EXERCISE :: Below are some entries. Repeat exactly the lines from the one with "[00:00:00.10]" through the one with "[00:00:01.10]", and only those.

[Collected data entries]
++++++++++++++++++++
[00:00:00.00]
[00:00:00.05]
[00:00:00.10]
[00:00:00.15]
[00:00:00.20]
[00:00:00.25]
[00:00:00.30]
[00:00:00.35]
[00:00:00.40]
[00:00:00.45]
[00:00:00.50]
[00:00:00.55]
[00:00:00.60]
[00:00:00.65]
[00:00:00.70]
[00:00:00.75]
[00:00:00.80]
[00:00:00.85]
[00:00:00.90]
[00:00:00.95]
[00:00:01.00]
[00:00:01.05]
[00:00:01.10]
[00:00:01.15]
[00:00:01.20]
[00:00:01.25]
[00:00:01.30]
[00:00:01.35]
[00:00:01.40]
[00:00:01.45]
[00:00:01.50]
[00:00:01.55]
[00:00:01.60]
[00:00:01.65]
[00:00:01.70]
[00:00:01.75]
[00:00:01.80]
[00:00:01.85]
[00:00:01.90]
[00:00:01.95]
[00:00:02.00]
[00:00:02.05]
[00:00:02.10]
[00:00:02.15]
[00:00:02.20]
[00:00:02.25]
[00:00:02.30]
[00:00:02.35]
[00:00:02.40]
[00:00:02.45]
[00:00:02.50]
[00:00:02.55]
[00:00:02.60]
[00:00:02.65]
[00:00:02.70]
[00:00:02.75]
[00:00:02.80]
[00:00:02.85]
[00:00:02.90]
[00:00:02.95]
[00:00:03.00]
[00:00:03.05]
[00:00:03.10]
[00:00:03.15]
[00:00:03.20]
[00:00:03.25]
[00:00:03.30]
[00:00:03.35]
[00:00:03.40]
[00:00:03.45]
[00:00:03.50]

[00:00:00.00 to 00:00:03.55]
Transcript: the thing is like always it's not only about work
++++++++++++++++++++
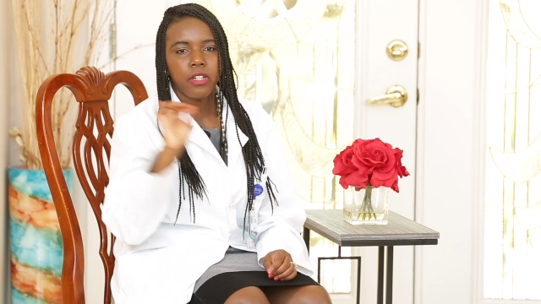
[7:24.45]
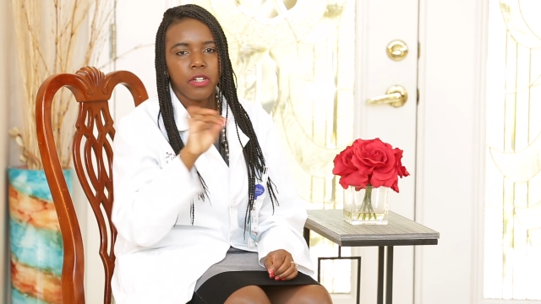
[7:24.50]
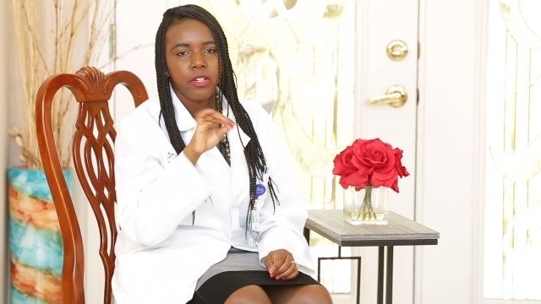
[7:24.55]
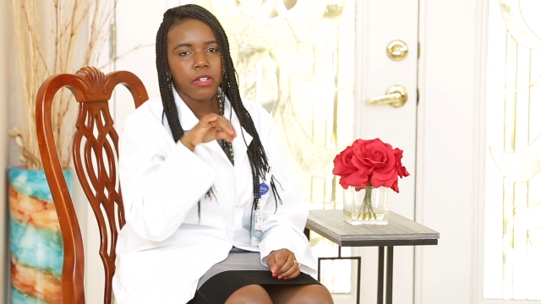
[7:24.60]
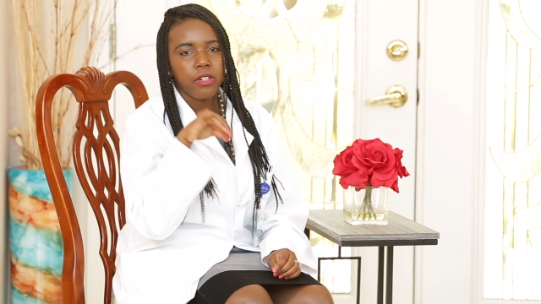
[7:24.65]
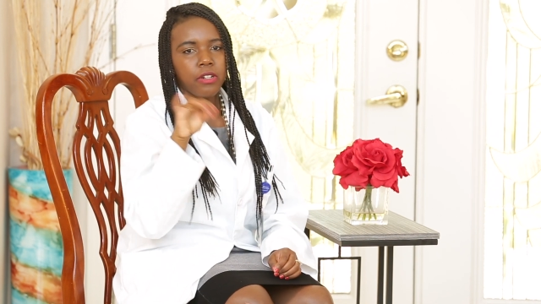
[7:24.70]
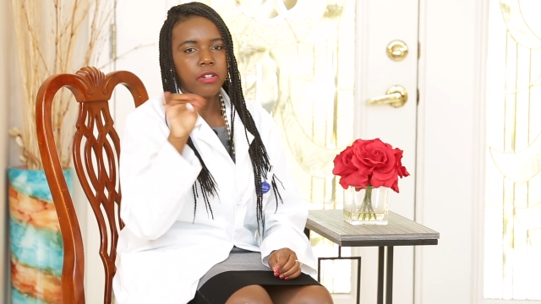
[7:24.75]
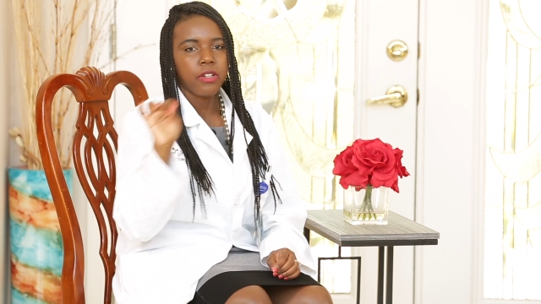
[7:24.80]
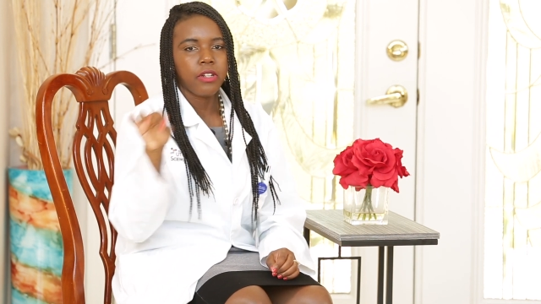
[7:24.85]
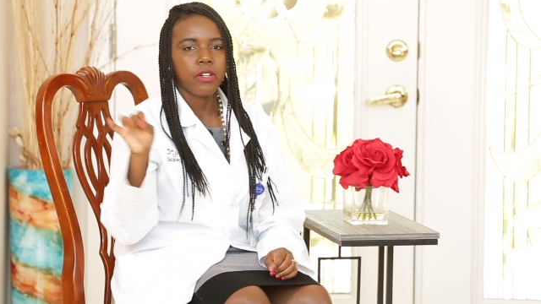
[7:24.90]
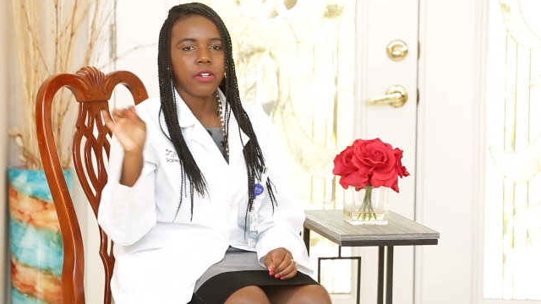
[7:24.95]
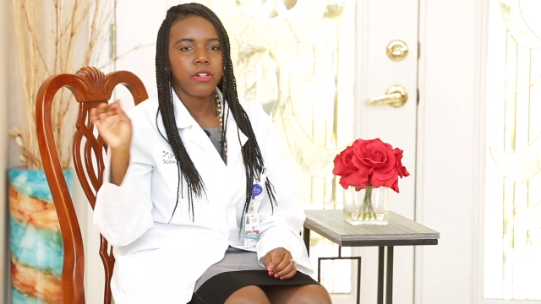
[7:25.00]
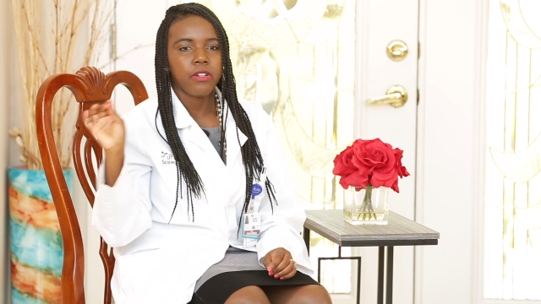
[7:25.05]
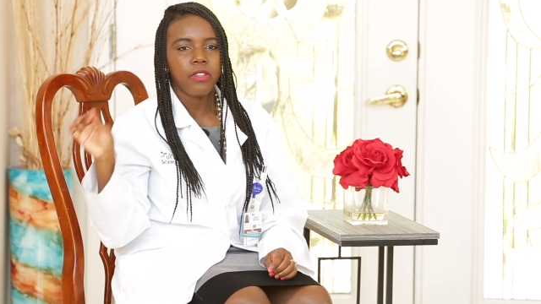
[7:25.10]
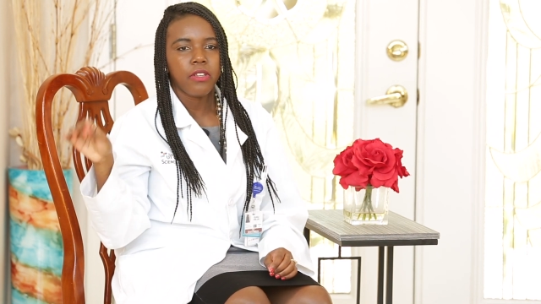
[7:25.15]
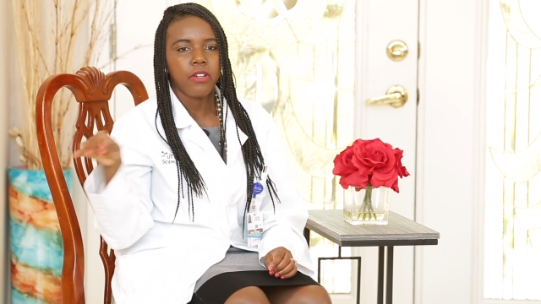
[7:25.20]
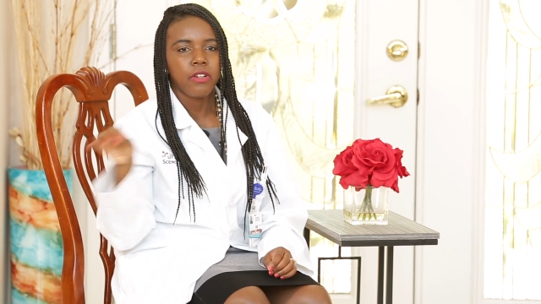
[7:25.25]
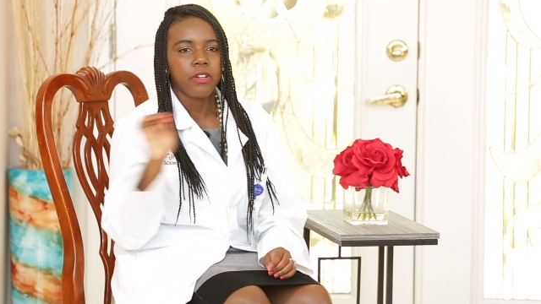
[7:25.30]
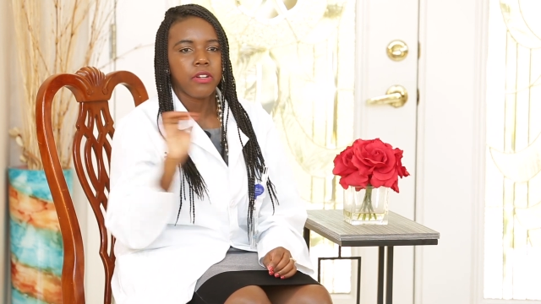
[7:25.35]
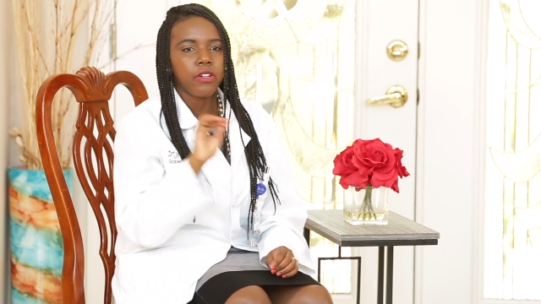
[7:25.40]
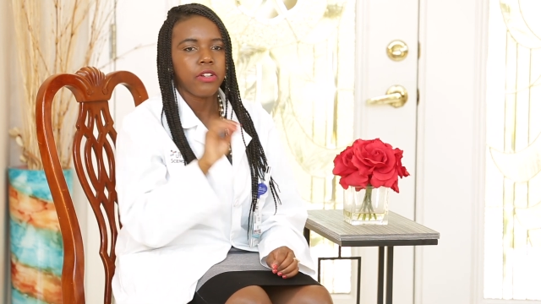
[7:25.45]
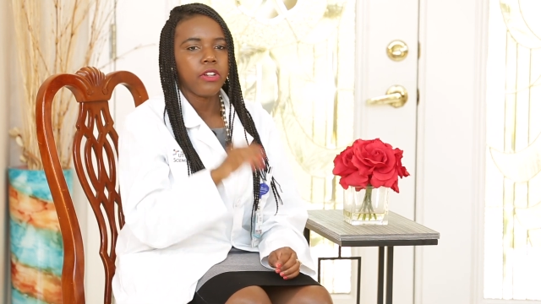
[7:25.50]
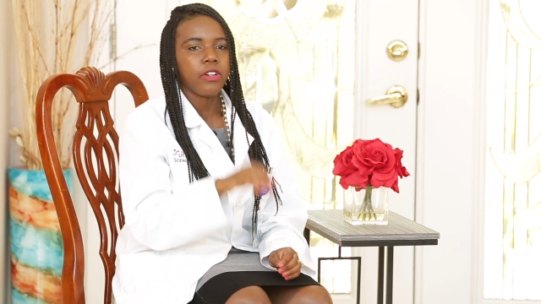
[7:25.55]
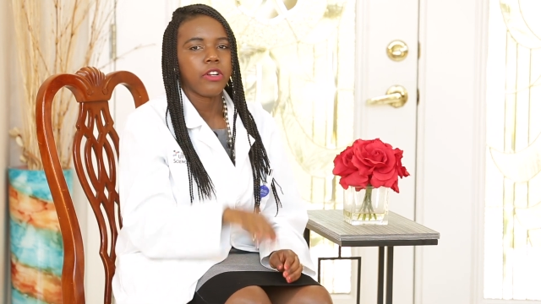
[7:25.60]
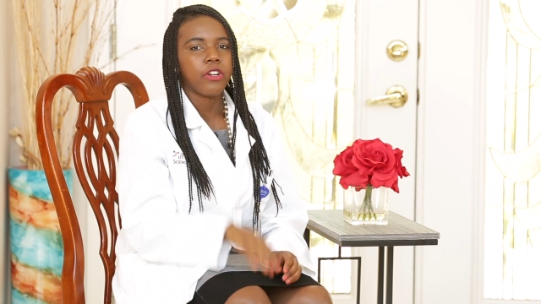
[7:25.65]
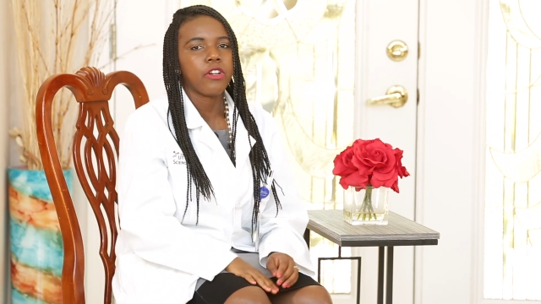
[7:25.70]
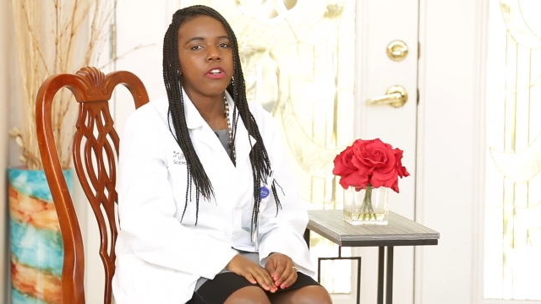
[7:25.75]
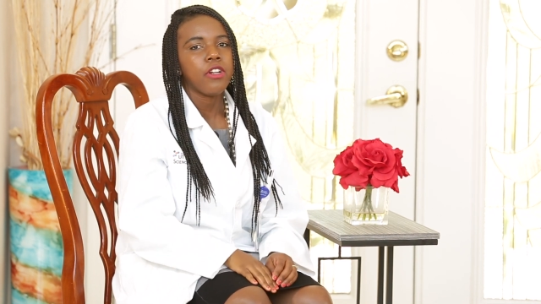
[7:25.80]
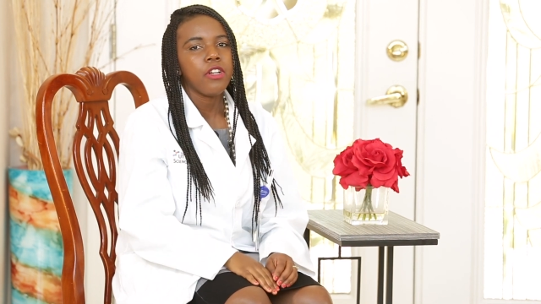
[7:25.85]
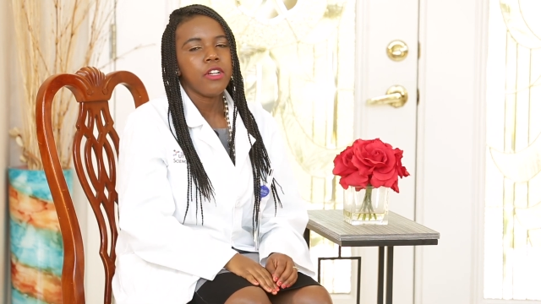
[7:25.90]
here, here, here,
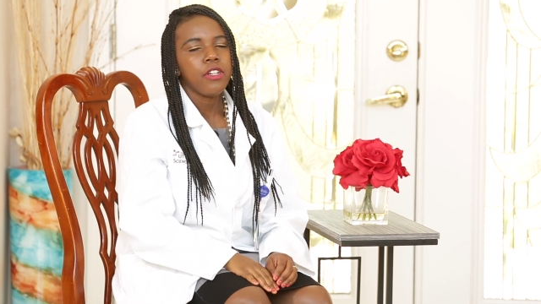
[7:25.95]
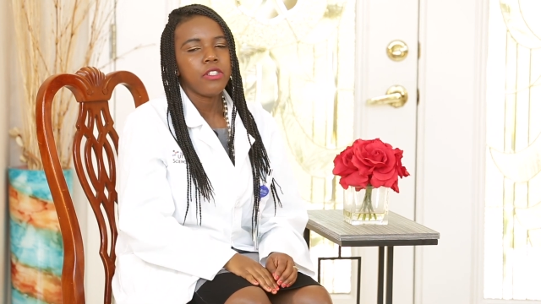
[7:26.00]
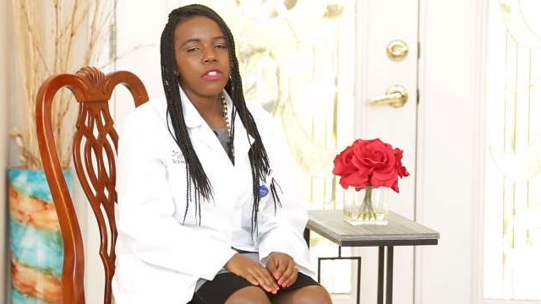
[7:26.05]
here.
++++++++++++++++++++
RESPONSE ::
[00:00:00.10]
[00:00:00.15]
[00:00:00.20]
[00:00:00.25]
[00:00:00.30]
[00:00:00.35]
[00:00:00.40]
[00:00:00.45]
[00:00:00.50]
[00:00:00.55]
[00:00:00.60]
[00:00:00.65]
[00:00:00.70]
[00:00:00.75]
[00:00:00.80]
[00:00:00.85]
[00:00:00.90]
[00:00:00.95]
[00:00:01.00]
[00:00:01.05]
[00:00:01.10]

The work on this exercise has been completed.